WHAT THE TASK ASKS: Return the data below exactly, but only from the line containing "Silent video, 10 frames per second." through the line containing "[00:00:01.90]", with both of those lines included.

SOURCE INFORMATION:
------------------------------------
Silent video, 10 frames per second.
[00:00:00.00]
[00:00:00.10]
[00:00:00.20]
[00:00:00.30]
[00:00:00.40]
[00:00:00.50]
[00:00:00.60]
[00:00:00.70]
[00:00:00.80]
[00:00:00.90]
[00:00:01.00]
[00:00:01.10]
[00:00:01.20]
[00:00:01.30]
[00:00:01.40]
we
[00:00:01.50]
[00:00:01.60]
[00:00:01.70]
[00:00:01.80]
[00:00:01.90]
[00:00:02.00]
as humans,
------------------------------------
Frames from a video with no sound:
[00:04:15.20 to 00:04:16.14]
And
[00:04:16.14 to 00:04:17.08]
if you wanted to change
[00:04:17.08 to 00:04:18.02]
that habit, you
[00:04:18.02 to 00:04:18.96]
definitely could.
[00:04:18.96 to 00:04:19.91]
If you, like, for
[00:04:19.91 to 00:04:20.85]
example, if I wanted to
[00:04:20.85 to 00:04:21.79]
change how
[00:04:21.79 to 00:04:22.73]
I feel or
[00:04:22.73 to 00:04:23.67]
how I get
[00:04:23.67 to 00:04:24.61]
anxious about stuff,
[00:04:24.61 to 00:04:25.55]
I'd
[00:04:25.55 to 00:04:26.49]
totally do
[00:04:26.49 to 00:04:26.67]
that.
------------------------------------
TASK OUTPUT:
Silent video, 10 frames per second.
[00:00:00.00]
[00:00:00.10]
[00:00:00.20]
[00:00:00.30]
[00:00:00.40]
[00:00:00.50]
[00:00:00.60]
[00:00:00.70]
[00:00:00.80]
[00:00:00.90]
[00:00:01.00]
[00:00:01.10]
[00:00:01.20]
[00:00:01.30]
[00:00:01.40]
we
[00:00:01.50]
[00:00:01.60]
[00:00:01.70]
[00:00:01.80]
[00:00:01.90]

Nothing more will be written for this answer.